"""
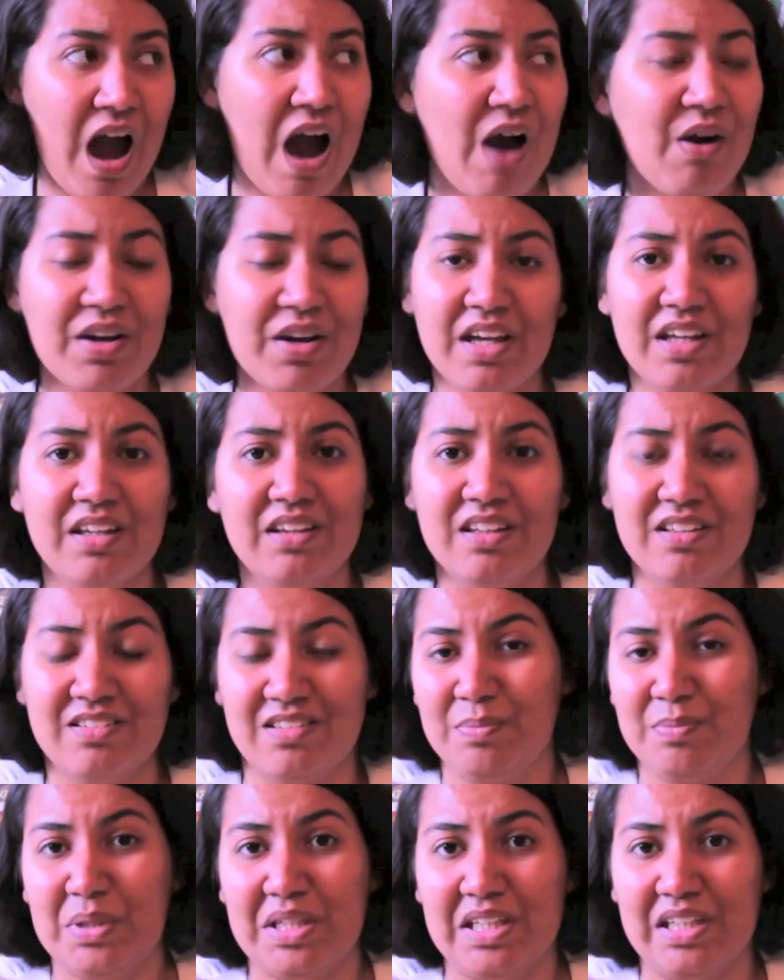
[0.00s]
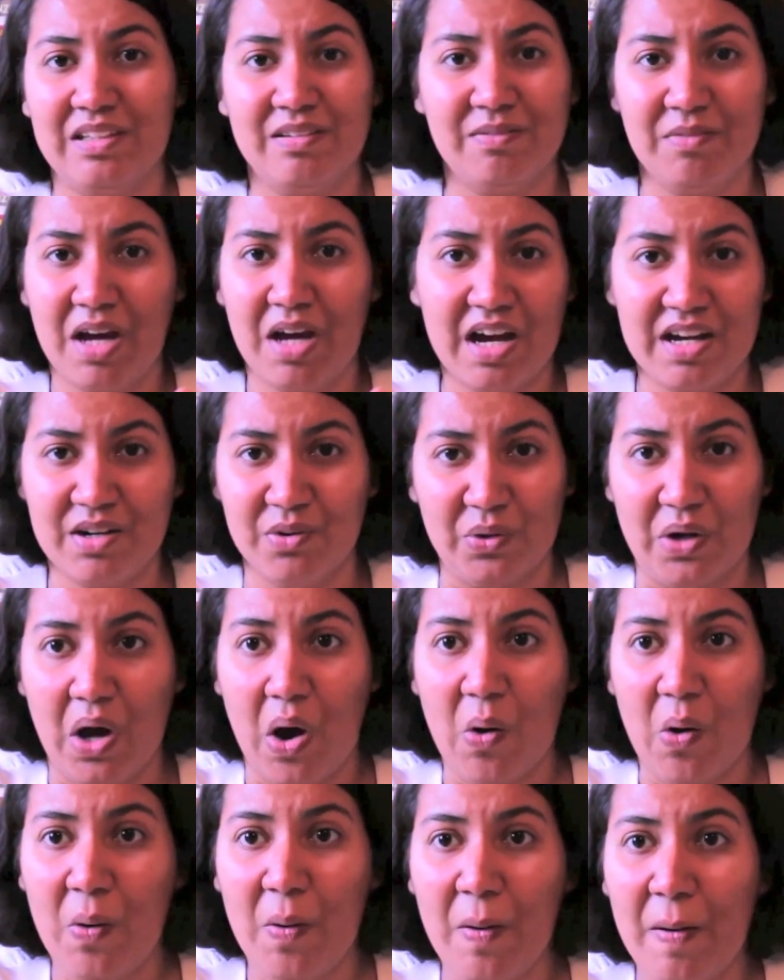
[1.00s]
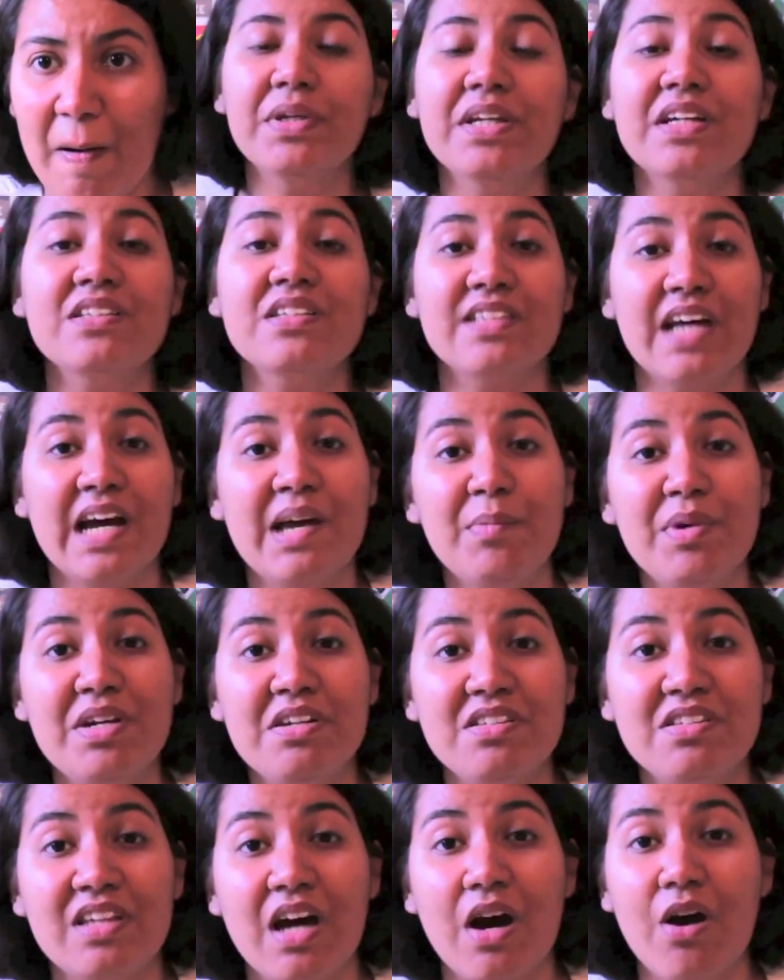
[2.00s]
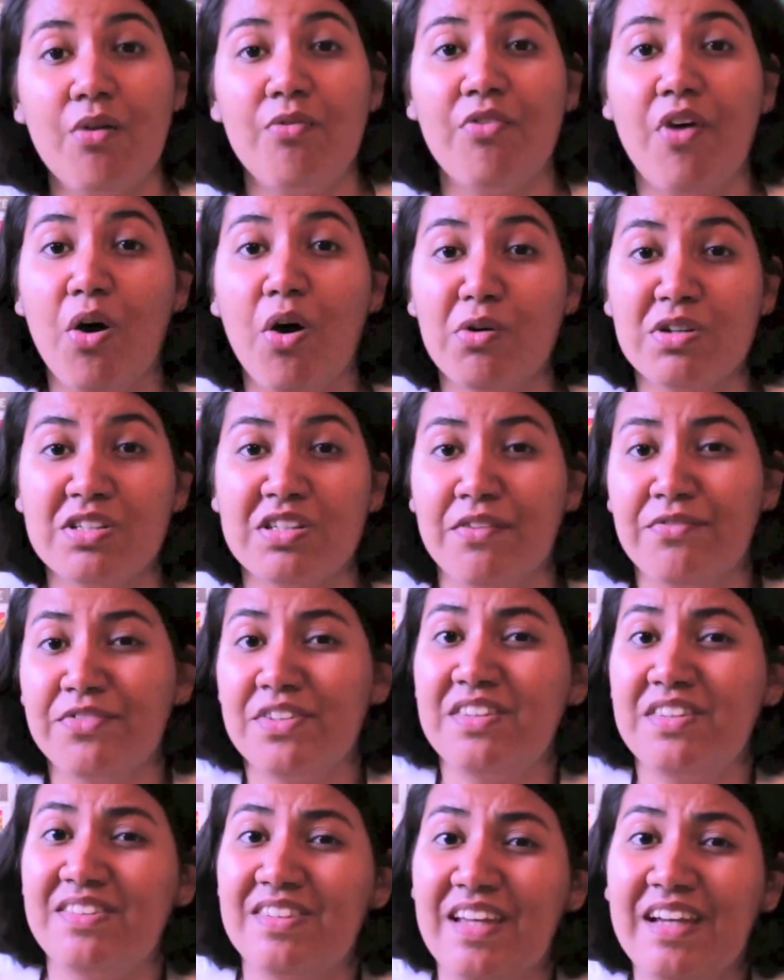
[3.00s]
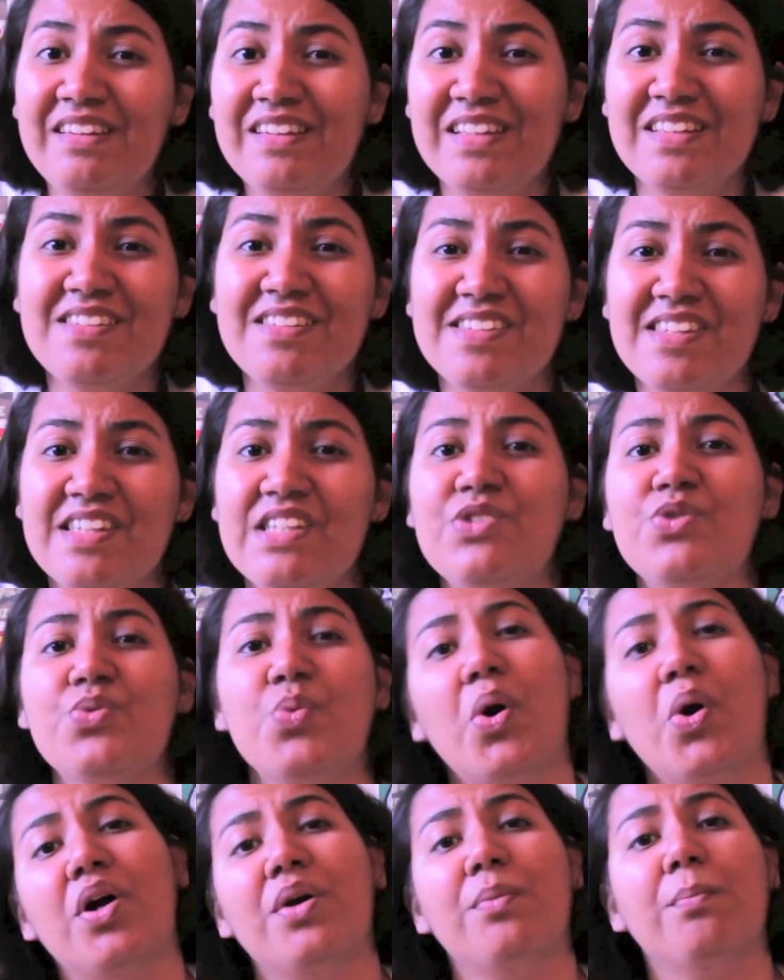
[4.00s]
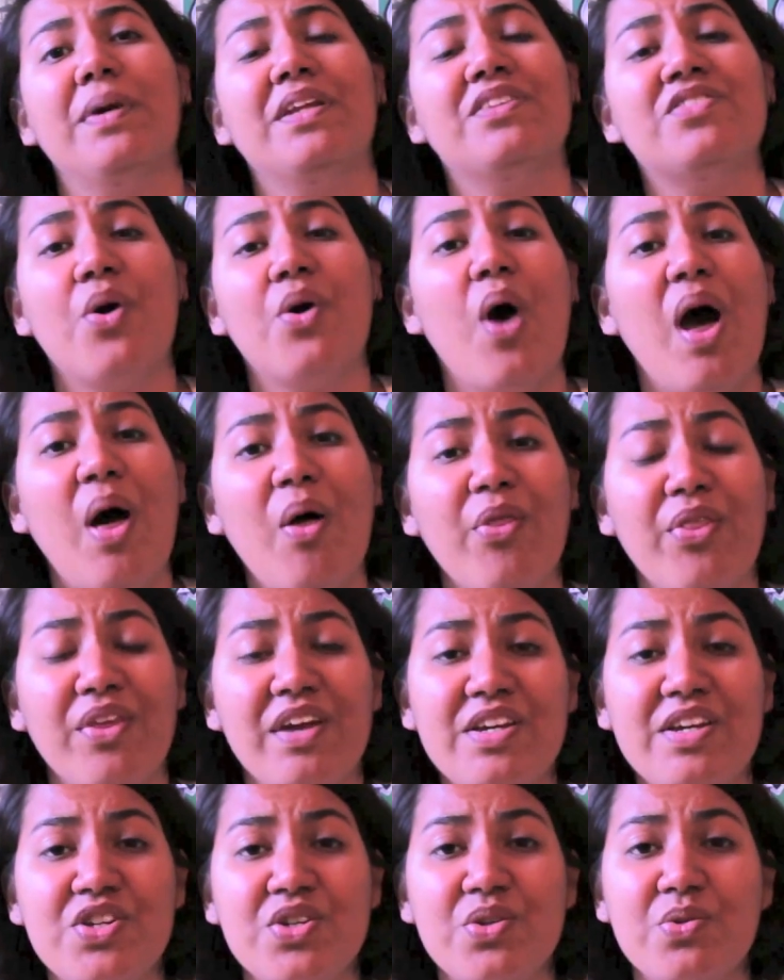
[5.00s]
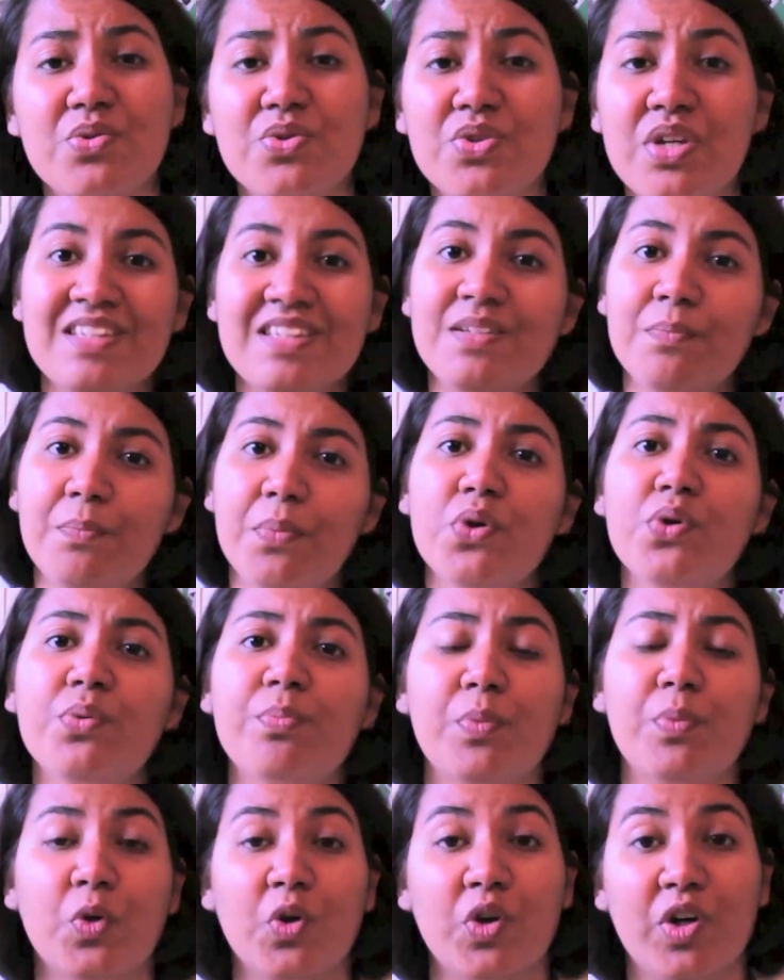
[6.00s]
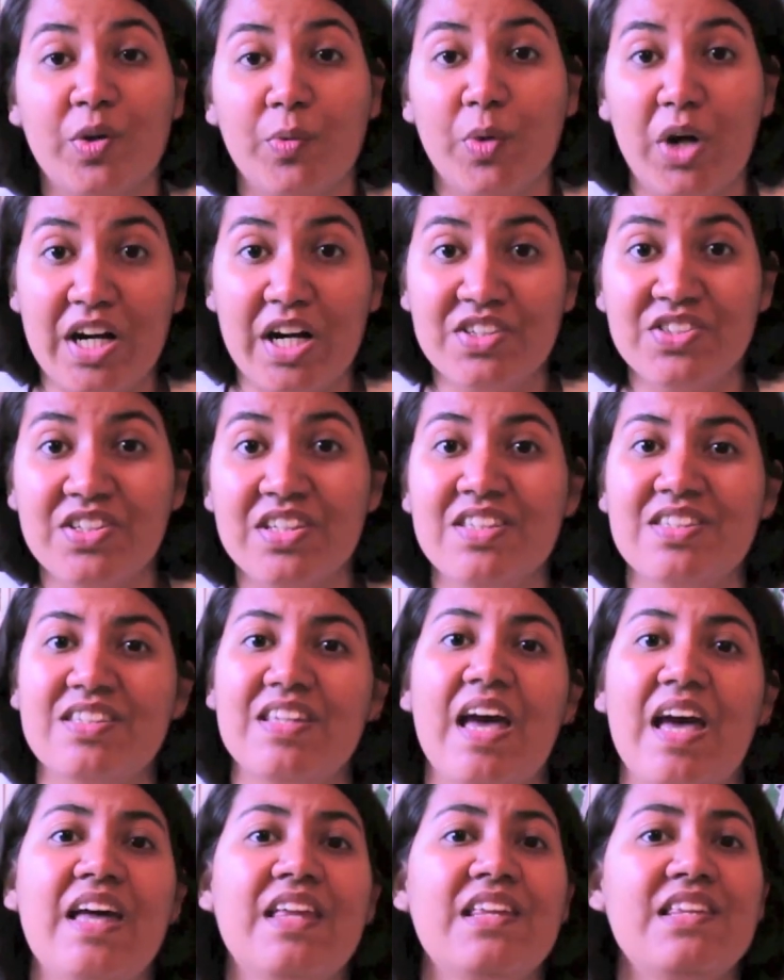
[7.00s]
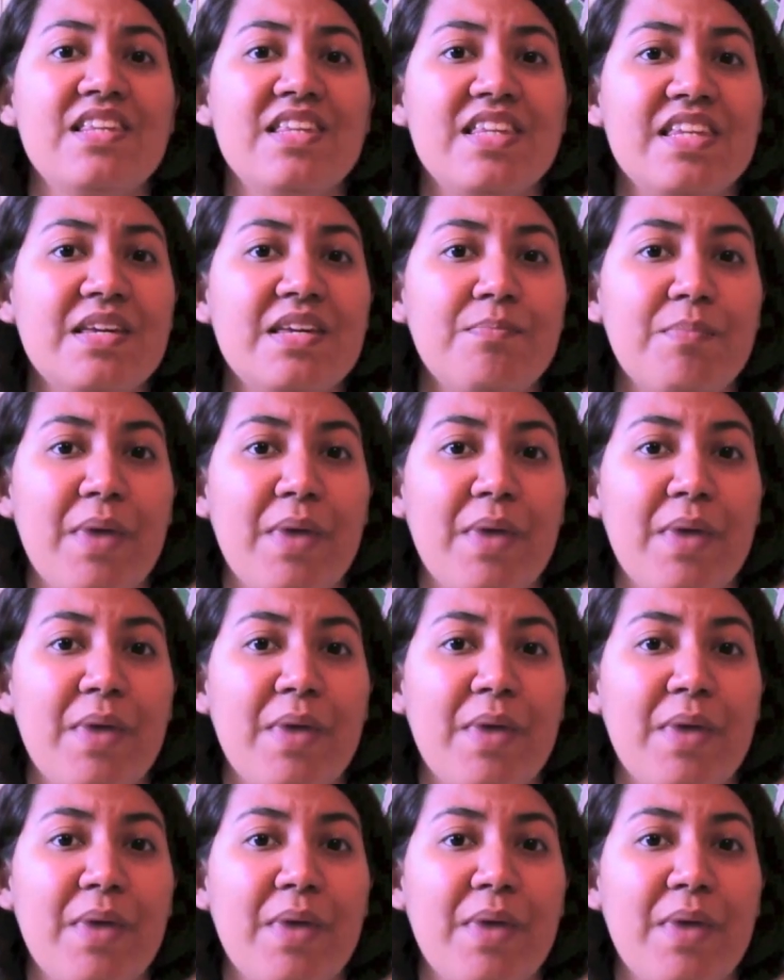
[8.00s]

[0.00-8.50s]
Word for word: How can this be? I don't know because I myself always have the tendency toward mental health issues. As the book progresses and the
"""
Exercise details. With the images omitted, repeat all the data word for word.

Written response.
[0.00s]
[1.00s]
[2.00s]
[3.00s]
[4.00s]
[5.00s]
[6.00s]
[7.00s]
[8.00s]

[0.00-8.50s]
Word for word: How can this be? I don't know because I myself always have the tendency toward mental health issues. As the book progresses and the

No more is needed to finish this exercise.